Forty five || I miss you.

116 12 0
                                    

London selalu berhasil menjadi pilihan terbaik semua orang, entah untuk tujuan kota wisata, atau kota pelarian. Suasana London yang sejuk pada saat usai musim gugur, daun daun berguguran, cocok untuk menenangkan pikiran sejenak dari hiruk piruk dunia.

Kota metropolitan terbesar yang merupakan ibu kota negara Inggris ini telah menjadi permukiman utama selama dua milenium sejak didirikan oleh Romawi pada abad ke-1 dengan nama Londinium. Aku begitu tertarik pada kota ini karena saat aku masih kecil, Ayah selalu menceritakan tentang negara Inggris pada ku, beliau selalu bercerita banyak hal. Salah satu nya tentang putri putri kerajaan yang ada di Inggris, kata Ayah, mereka semua cantik dan manis.
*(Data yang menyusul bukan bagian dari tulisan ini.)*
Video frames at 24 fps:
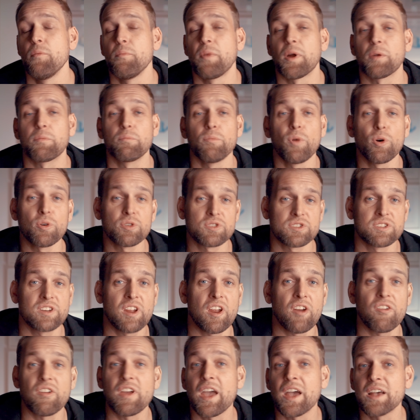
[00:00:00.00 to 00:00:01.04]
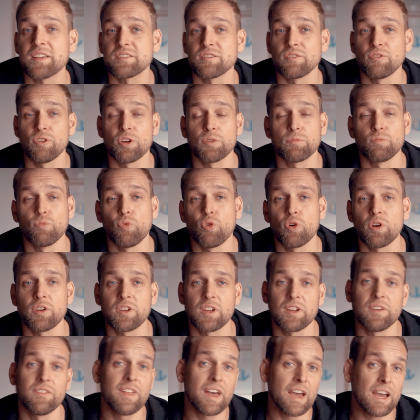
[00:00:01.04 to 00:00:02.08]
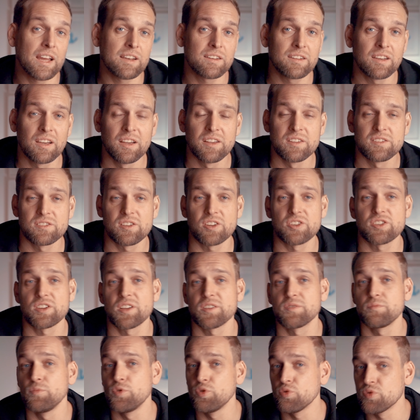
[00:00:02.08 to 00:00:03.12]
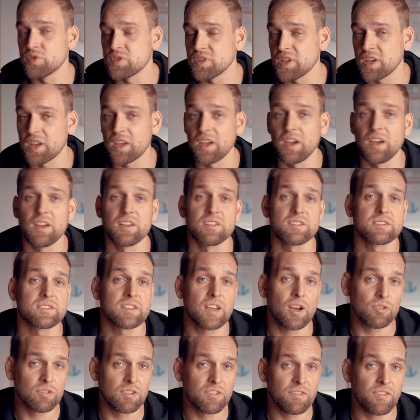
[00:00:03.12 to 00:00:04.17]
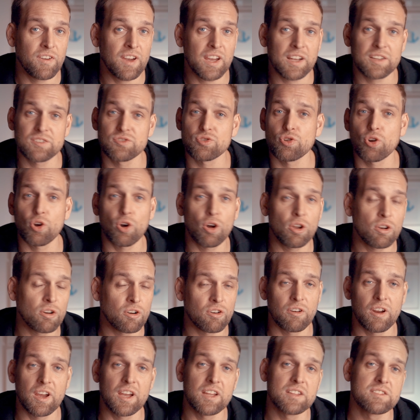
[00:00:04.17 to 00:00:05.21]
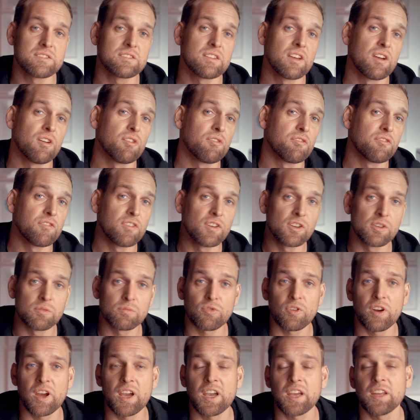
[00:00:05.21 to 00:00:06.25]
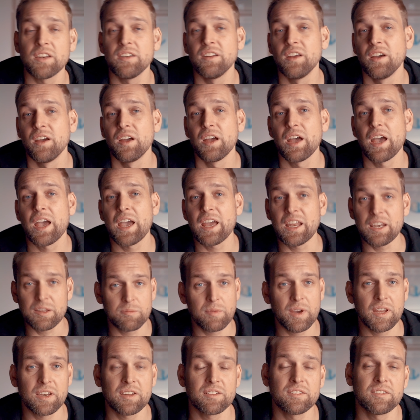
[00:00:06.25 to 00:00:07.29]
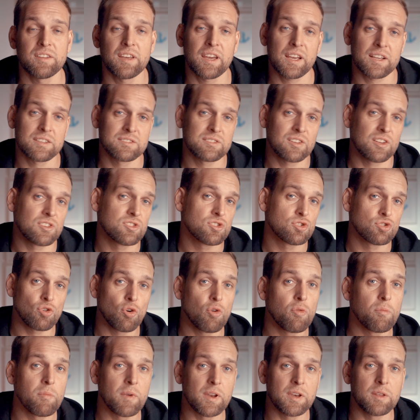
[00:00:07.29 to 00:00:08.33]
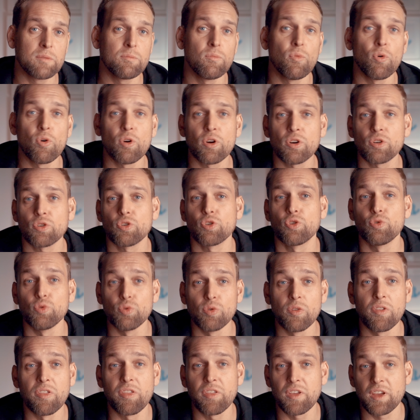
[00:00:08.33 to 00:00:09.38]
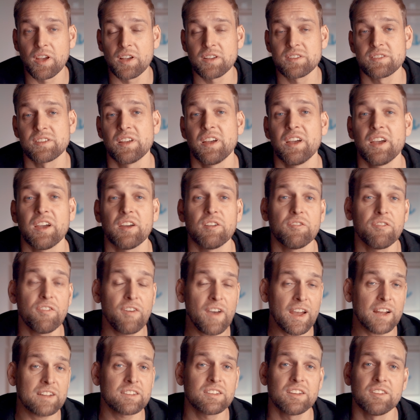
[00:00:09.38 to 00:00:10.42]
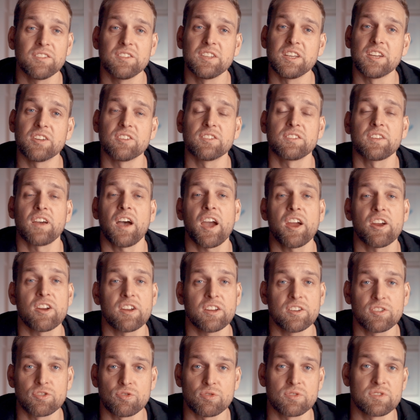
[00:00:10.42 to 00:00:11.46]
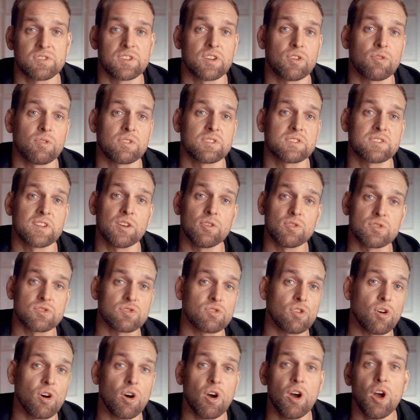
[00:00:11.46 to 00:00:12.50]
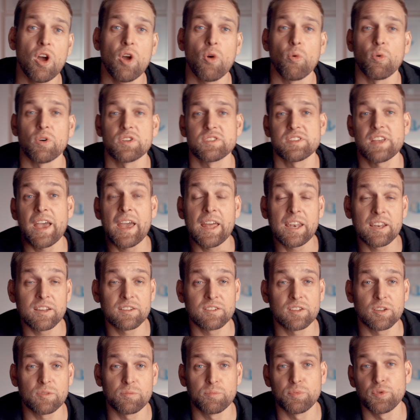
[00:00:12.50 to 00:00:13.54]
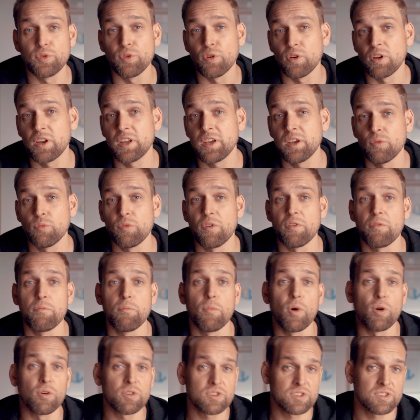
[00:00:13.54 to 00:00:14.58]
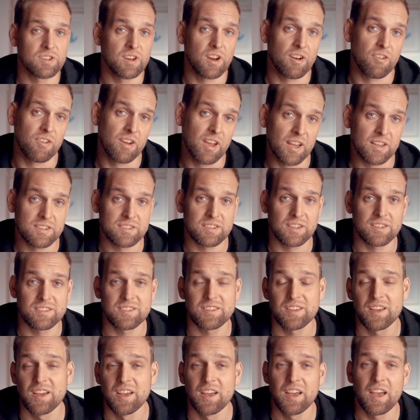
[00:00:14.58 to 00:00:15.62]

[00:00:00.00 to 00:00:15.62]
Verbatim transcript: But Motion Motionary has a lot more than that, such as music, sound effects, color grades, film grain, animated text and so many more cool things. In fact, the entire intro sequence that you saw was edited purely with Motion Array assets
Aku mengeratkan long coat yang ku pakai sekarang, sambil terus melangkahkan kaki menuju stasiun St. Pancras international. Untuk segera bertolak ke Swiss. Berhubung sebentar lagi aku akan kembali ke Seoul, kurasa tidak ada salah nya untuk berkunjung sebentar ke sana.

Ketika sudah masuk ke dalam kereta, aku segera mencari tempat duduk yang bersebelahan langsung dengan jendela, sembari menunggu untuk sampai ke tujuan, aku bisa memandangi pemandangan yang ku lewati sambil membaca buku. Kebetulan aku membawa dua buku fiksi keluaran terbaru yang author nya merupakan penulis favorit ku!

Sudah bukan hal yang aneh bagi masyarakat eropa yang hanya menaiki kereta api saja sudah bisa berpindah negara. Kereta api cepat di sini adalah kendaraan yang paling banyak di minati masyarakat yang hobi nya bepergian. Aku sendiri pun jadi suka naik kereta api sejak tinggal di London. Padahal saat masih di Seoul, aku lebih memilih menggunakan mobil pribadi di banding naik kereta api.

Buku berjudul London love story yang baru saja aku beli secara online itu kini sudah ada di pangkuan ku, aku bersiap membaca nya sambil memasang airpods yang memutar lagu dengan melodi tenang di sana. Cerita karya penulis terkenal di Indonesia ini benar benar membuat ku tertarik, terlebih lagi cerita ini berkisah di kota yang sekarang aku tempati.

"Noona..? Kau kah itu?"

Seseorang tiba tiba menyapa ku, hal itu sontak membuat ku mau tak mau mendongak. Dan benar saja, seseorang yang begitu aku kenal ada di sana. Kim Namjoon.

Aku terkekeh, merasa sedikit canggung dengan pertemuan tiba tiba kami ini.

"Iya, ini aku. Kau tidak duduk, Joon?"

Pria yang terlihat membawa sebuah ransel berukuran sedang itu sekarang sudah duduk di hadapan ku, dia mengeluarkan sebuah tab keluaran terbaru dan menatap ku lekat lekat.

"How was your day?"

"Very well, what about you?" tanya ku balik dan menutup buku yang baru saja ku baca sampai halaman ke 4. Buku ini menarik, tapi lebih menarik berbicara dengan seseorang yang sekarang ada di depan ku.

Namjoon terlihat berdeham, "Sudah lama sejak terakhir kita bertemu, kan?" ucap nya sambil memberi ku sepotong roti, dia melepas long coat berwarna abu abu yang di pakai nya, dan membiarkan otot otot nya terekspos di balik kaos putih lengan pendek yang menjadi pakaian dalam nya sekarang.

"Kau benar, rasanya kita tidak bertemu sekitar... 7 tahun ya?"

Laki laki itu mengangguk pelan, dia menghela nafas nya. Dari raut wajahnya sekarang, ku pikir Namjoon sedang mengkhawatirkan sesuatu. Tapi aku tidak mau tahu itu apa. Mungkin masalah pribadi nya.

"Kau tidak ingin kembali ke Seoul barang sehari saja, Noona?" Namjoon kembali merubah bahasa nya dengan bahasa Korea, ku pikir dia lebih nyaman dengan bahasa tempat lahirnya sendiri, sekalipun bahasa Inggris nya sangat sangat mahir.

Aku memajukan kedua bibir ku sejenak, dan memilih menyandarkan tubuh lelah ini ke kursi yang ku duduki sekarang. "Kau tau aku sangat ingin kembali, tapi aku juga tidak mau terluka lagi" suara ku melirih di akhir kalimat.